There is certainly some element of staff taking the piss - many hospital staff are notorious for swinging the lead, taking so much sick leave you can't believe they're not dead, doing the bare minimum. It's far harder to fire someone in the NHS than you can imagine, they end up being moved around because no-one has the balls to sack them.

Put pressure on schools and employers to stop with the ridiculous demands for paperwork (you legally can self certify for 7 days so stop asking for GPs to issue notes for children to have a day off school for sickness) and for paracetamol etc to be prescribed. As long as it's in it's original packaging and a parent has given consent WTF does it need to be issued by a doctor? What a waste of time and money - not the GPs fault but the schools.

Stop banging on about "Bringing Back Matron" and "why do nurses need degrees". Nursing is a totally different profession to what it was 30 years ago, we now do things that used to be done by doctors and HCAs do things that used to be done by RGNs. Yes I know when your mum was a nurse in 1965 they had 40 patients to 3 nurses and had time to plump cushions and wash backs but they weren't as old, or sick, or complex as patients are now. Hell when I started nursing in the early 90s a patient of 70 was an older patient - we didn't do hip replacements on 88 year olds with diabetes, COPD, dementia, Parkinsons.

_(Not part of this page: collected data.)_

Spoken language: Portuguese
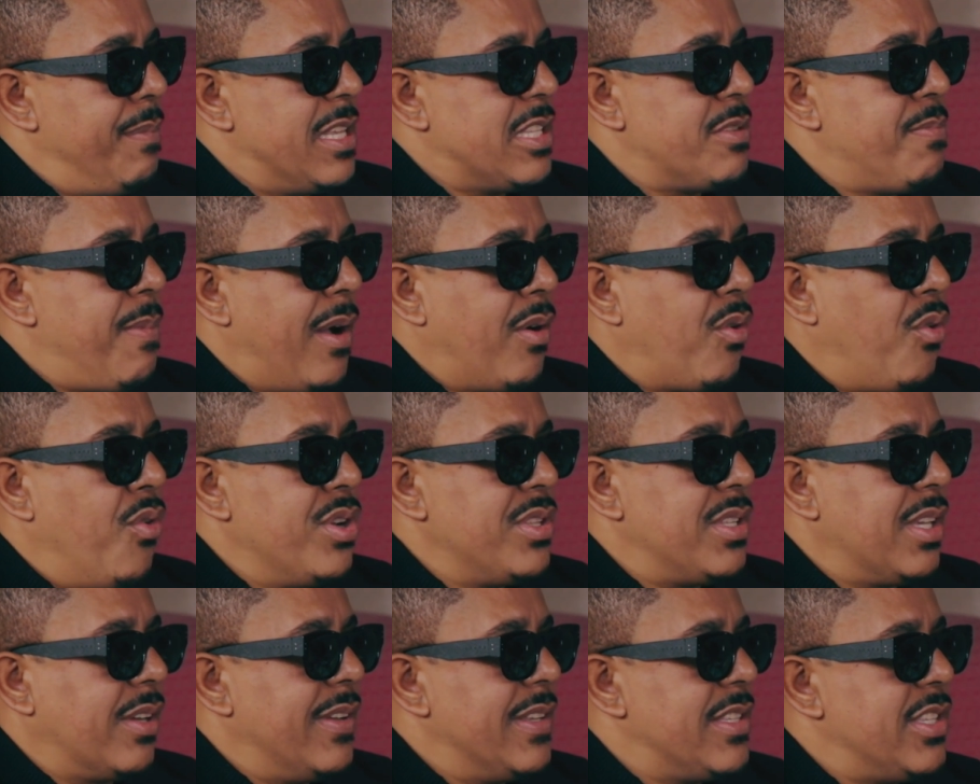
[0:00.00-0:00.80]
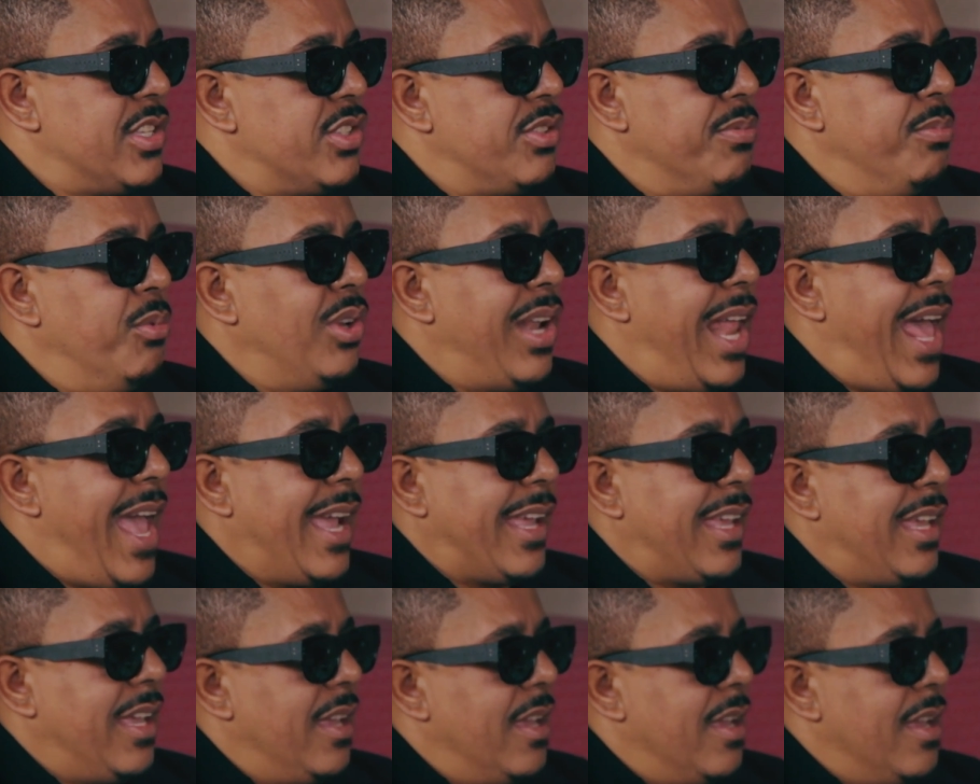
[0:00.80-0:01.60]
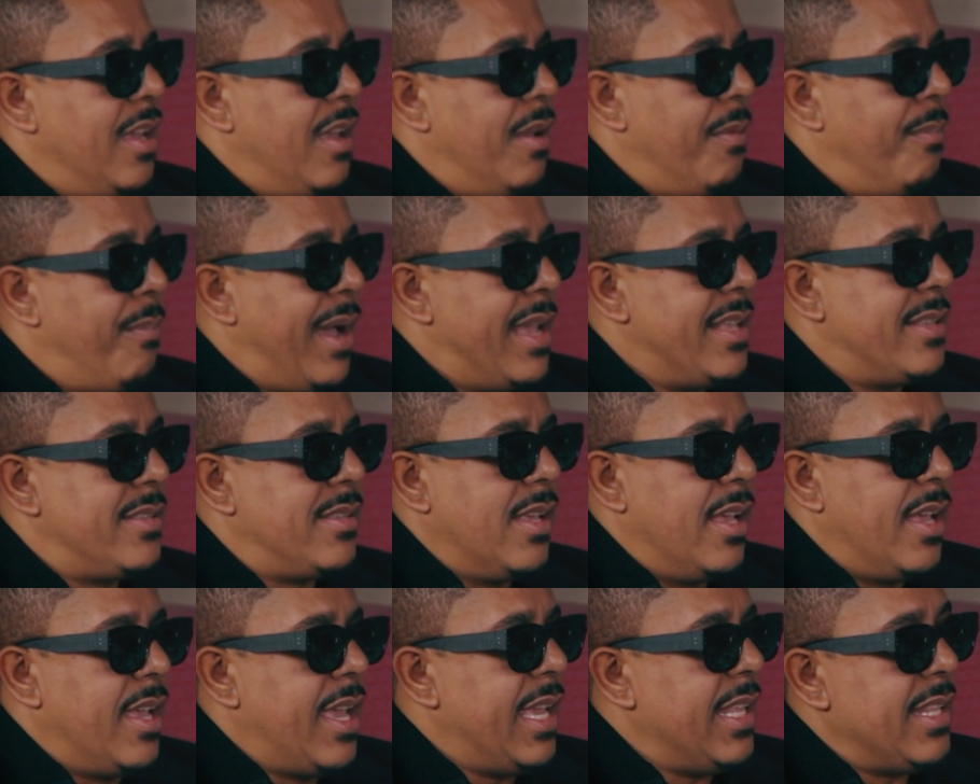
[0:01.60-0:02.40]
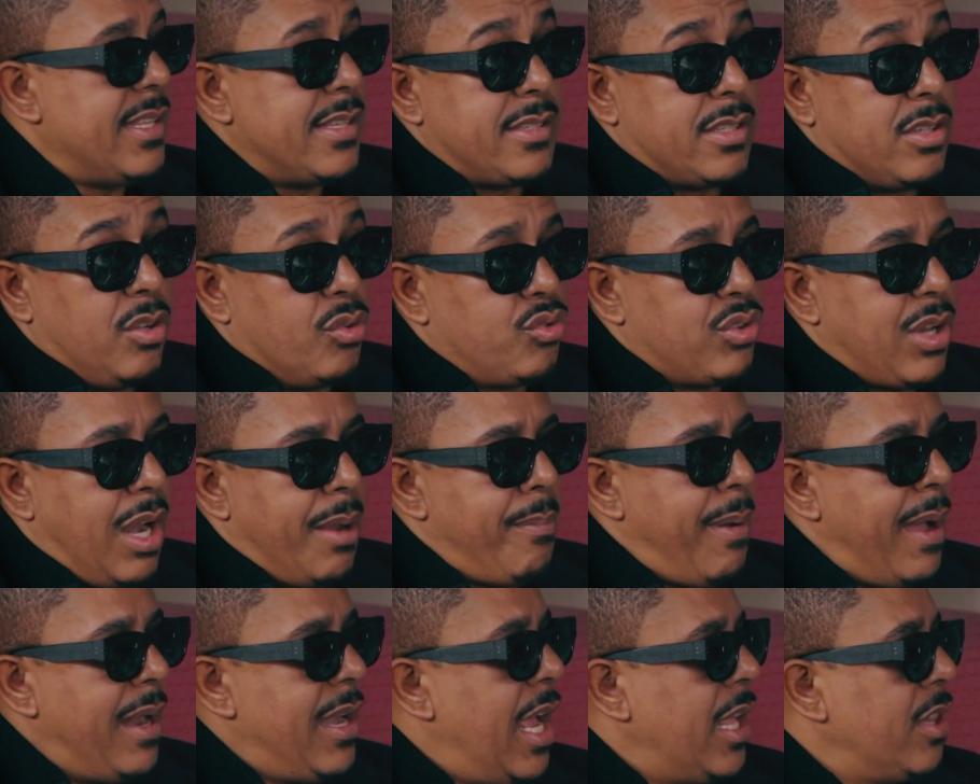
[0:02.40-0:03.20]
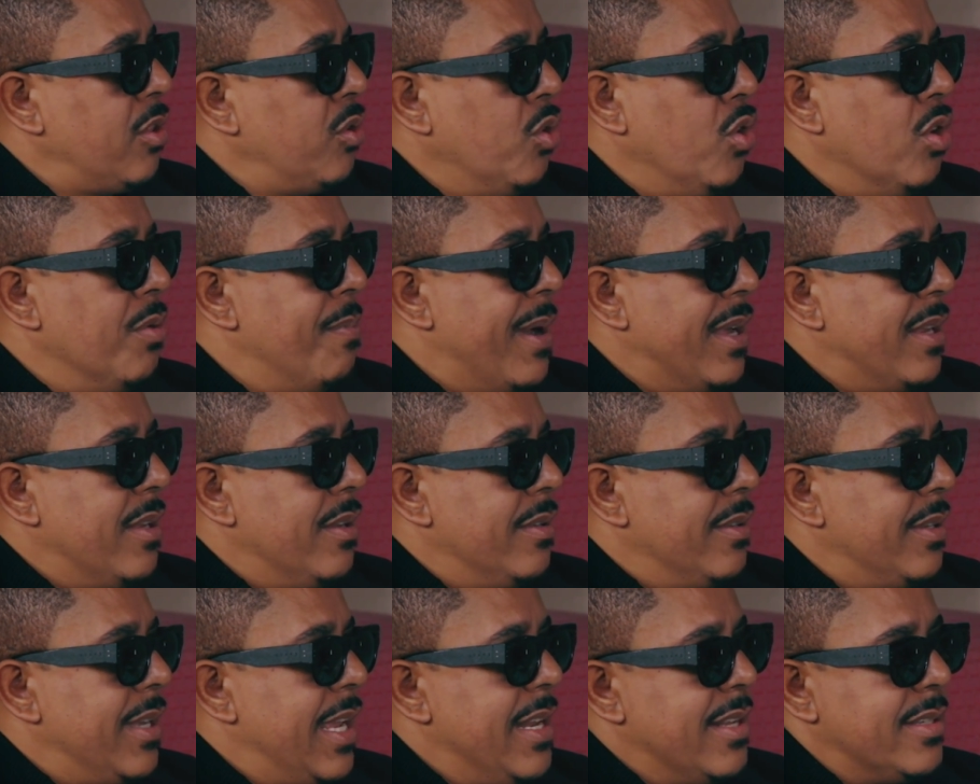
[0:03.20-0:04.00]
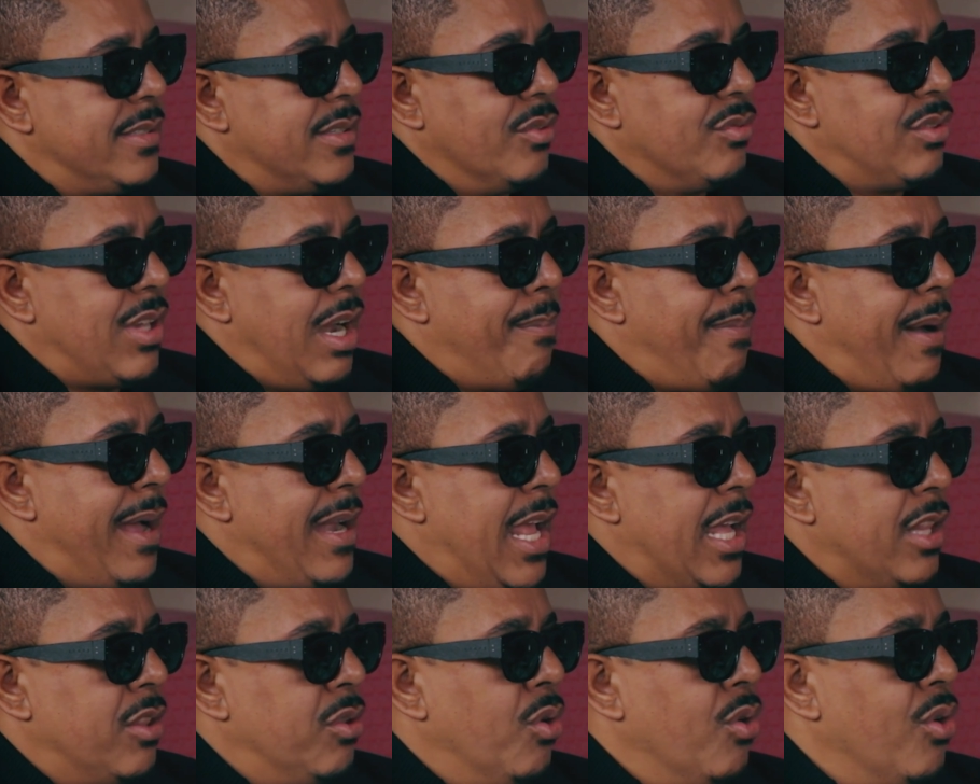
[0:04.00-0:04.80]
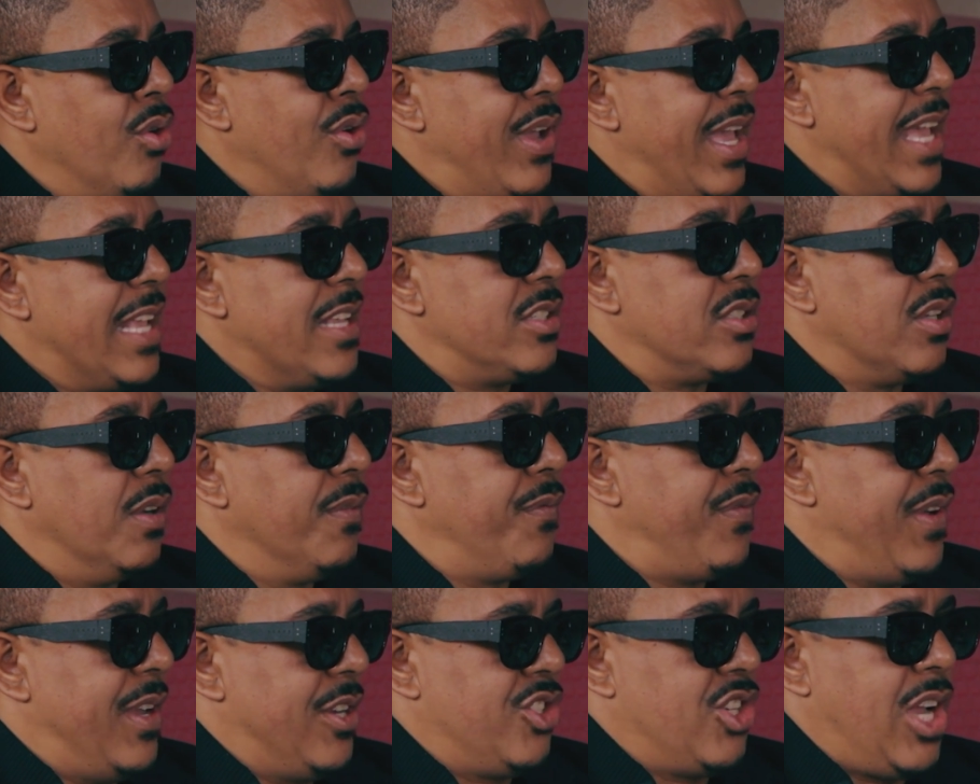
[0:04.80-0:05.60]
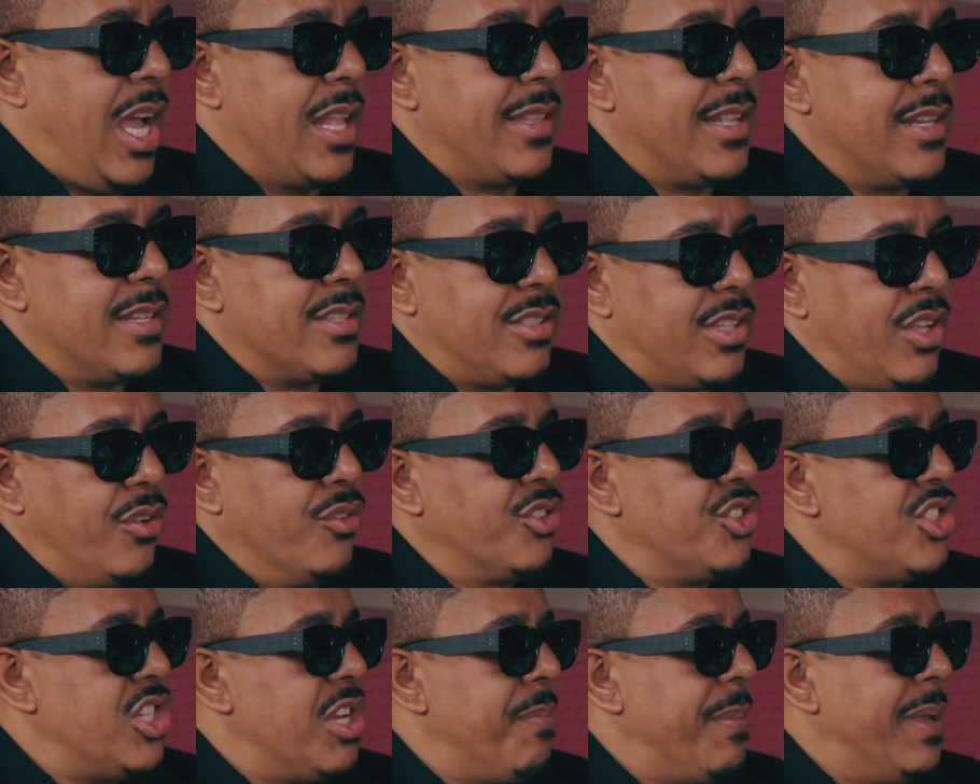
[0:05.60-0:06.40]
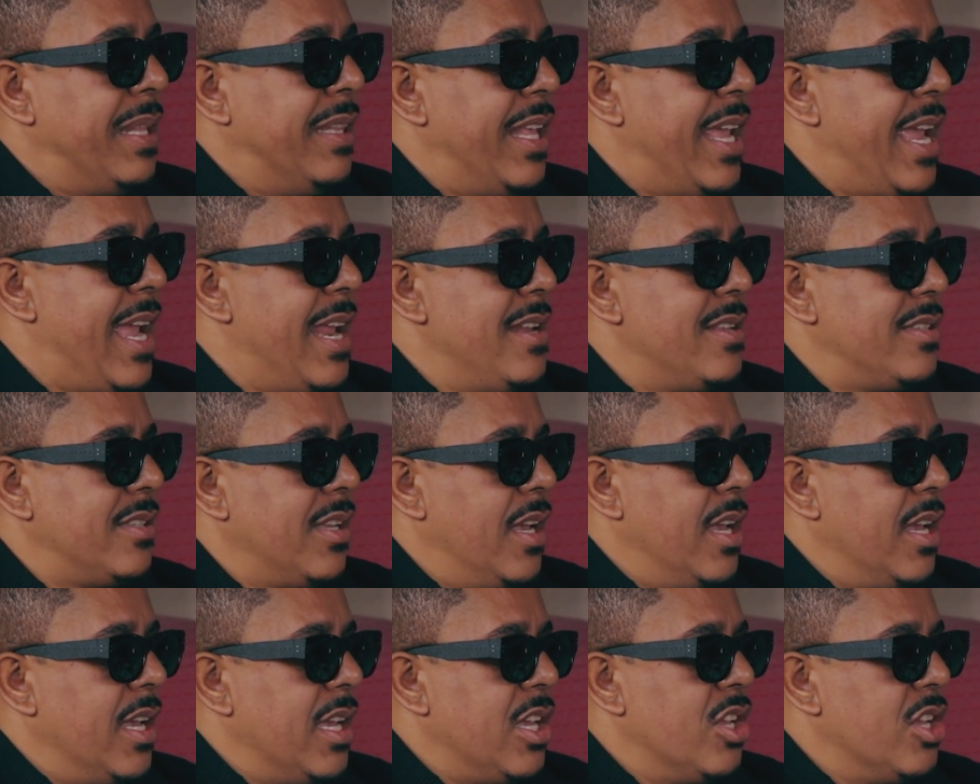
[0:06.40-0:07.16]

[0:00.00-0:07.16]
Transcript: a mesma coisa com esses moleque, mas eles são trabalhador, mano. Eles são trabalhador, eles são fechados, eles têm o time deles.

The NHS is a wonderful thing, but it is broken and needs fixing. Until politicians stop using it as a bargaining tool and the public realise they've got a good thing going and stop abusing it, it won't change.

CantankerousCamel · 18/10/2018 12:18

I agree with euthanasia updating

We need to be far more realistic about what we are funding.
My friend is an adult social worker and she has had to sign off 5 million contracts for 3 years to keep people alive who have NEVER experienced life beyond a bed while removing funding for respite for people with learning difficulties because their parents are on the ball.